Kubernetes Configmap Scripts

 “To make a great film you need three things – the script, the script and the script.”

Alfred Hitchcock

There is a nice trick I use when I’m writing Kubernetes Jobs of embedding scripts in configmaps. Jobs are a Kubernetes resource type which spin up a one-shot container and run it to exit, with an optional bounded runtime and the usual Kubernetes resource limits. Jobs are often used during deployments, upgrades, for running regular maintenance, and other purposes. Jobs may be complex applications like a Database migration tool, but many are simple shell scripts.

We use Terraform/Terragrunt a lot for managing our environments via Infrastructure-as-Code (IaC) and we use a weekly Kubernetes job to run all our terraform plans and produce a “drift report” of the differences between our Terraform plans and the Real World.

The terraform drift script is a shellscript with some embedded python, and we run it using the excellent devops container image devopsinfra/docker-terragrunt. Rather than build a custom container image from this upsteam image, we mount the drift script into the container using a configmap. Configmaps are Kubernetes resources which may contain arbitrary data and can be mounted into a container as if they were a file. The script definition looks like:

apiVersion: v1
kind: ConfigMap
metadata:
  name: terragrunt-drift-script
  namespace: automation-st2
data:
  drift_detection.sh: |
     <<< PUT YOUR SCRIPT HERE >>>

In this case our configmap is mounted into the container as follows:

 apiVersion: batch/v1
 kind: Job
<<< metadata: block is provided by Stackstorm when it runs the job >>>
 spec:
   template:
     spec:
       serviceAccountName: terragrunt
       ttlSecondsAfterFinished: 43200
       containers:
       - name: terragrunt
	 image: devopsinfra/docker-terragrunt:gcp-tf-1.3.2-tg-0.39.1
	 command: ["bash","/opt/terragrunt/drift_detection.sh"]
	 env:
	   # Which project to run the plans for
	   - name: PROJECT
	     value: {project}
	   # Which GCS bucket to file the reports into
	   - name: REPORTS
	     value: {reports}
	 volumeMounts:
	   - name: terragrunt-drift-script
	     mountPath: /opt/terragrunt/drift_detection.sh
	     subPath: drift_detection.sh

       volumes:
	 - name: terragrunt-drift-script
	   configMap:
	     # Provide the name of the ConfigMap containing the files you want
	     # to add to the container
	     name: terragrunt-drift-script

       restartPolicy: Never
   backoffLimit: 1
   

Then the command line to run this script is passed in as the container startup command.

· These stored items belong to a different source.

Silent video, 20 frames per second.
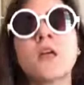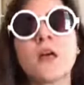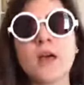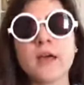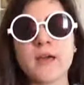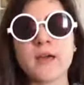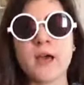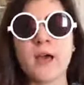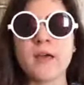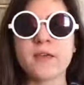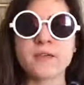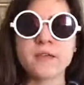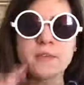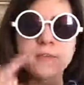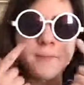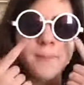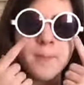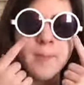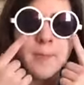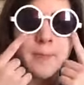Hi
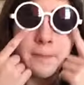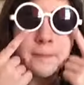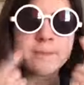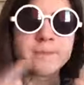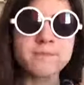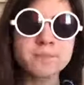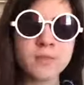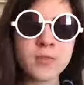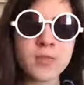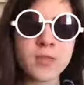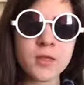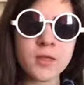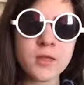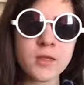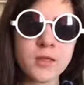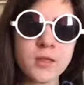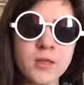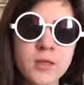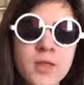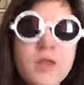guys.
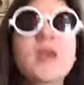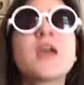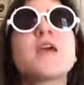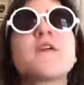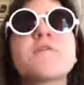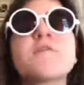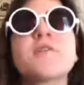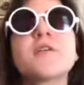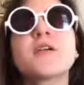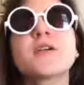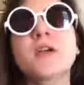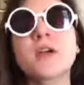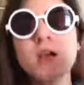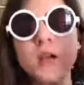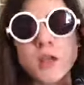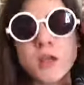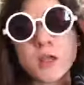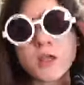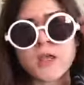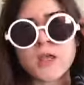If you're
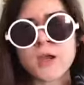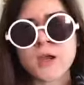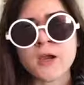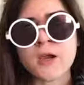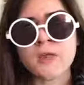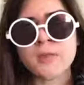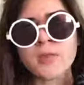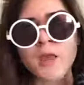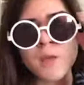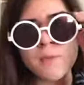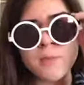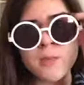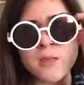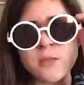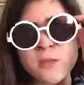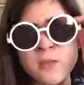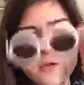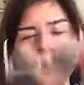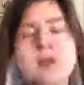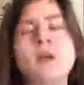here, that
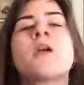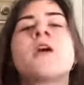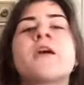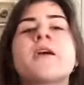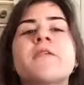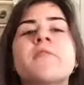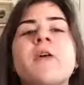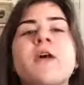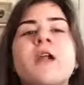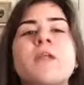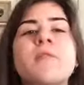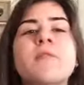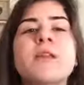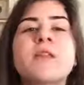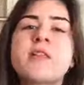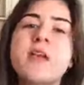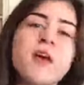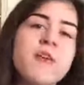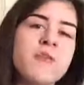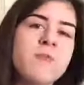means you're incredibly
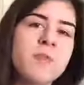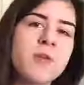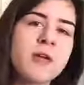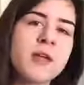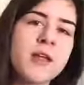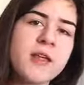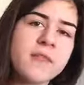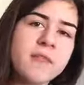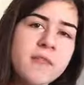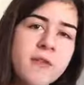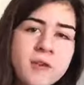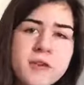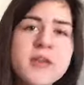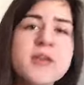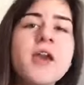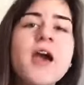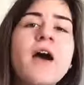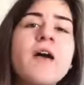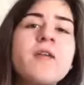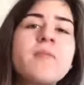desperate and looking how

The advantages of doing this are:

  • it is very much faster to develop the script since you don’t have to rebuild the container all the time
  • we can use the upstream container for multiple scripts without having to build and maintain a specific container for each one
  • the script is much more visible as it is not embedded inside an opaque container image
  • It is easier to upgrade the upstream container (in addition, whilst in production the version should be locked down, other environments may use latest tag)

Our script configmaps are managed by an ArgoCD job so they get updated just by checking the changes into GIT, and are run weekly or daily by the workflow engine Stackstorm.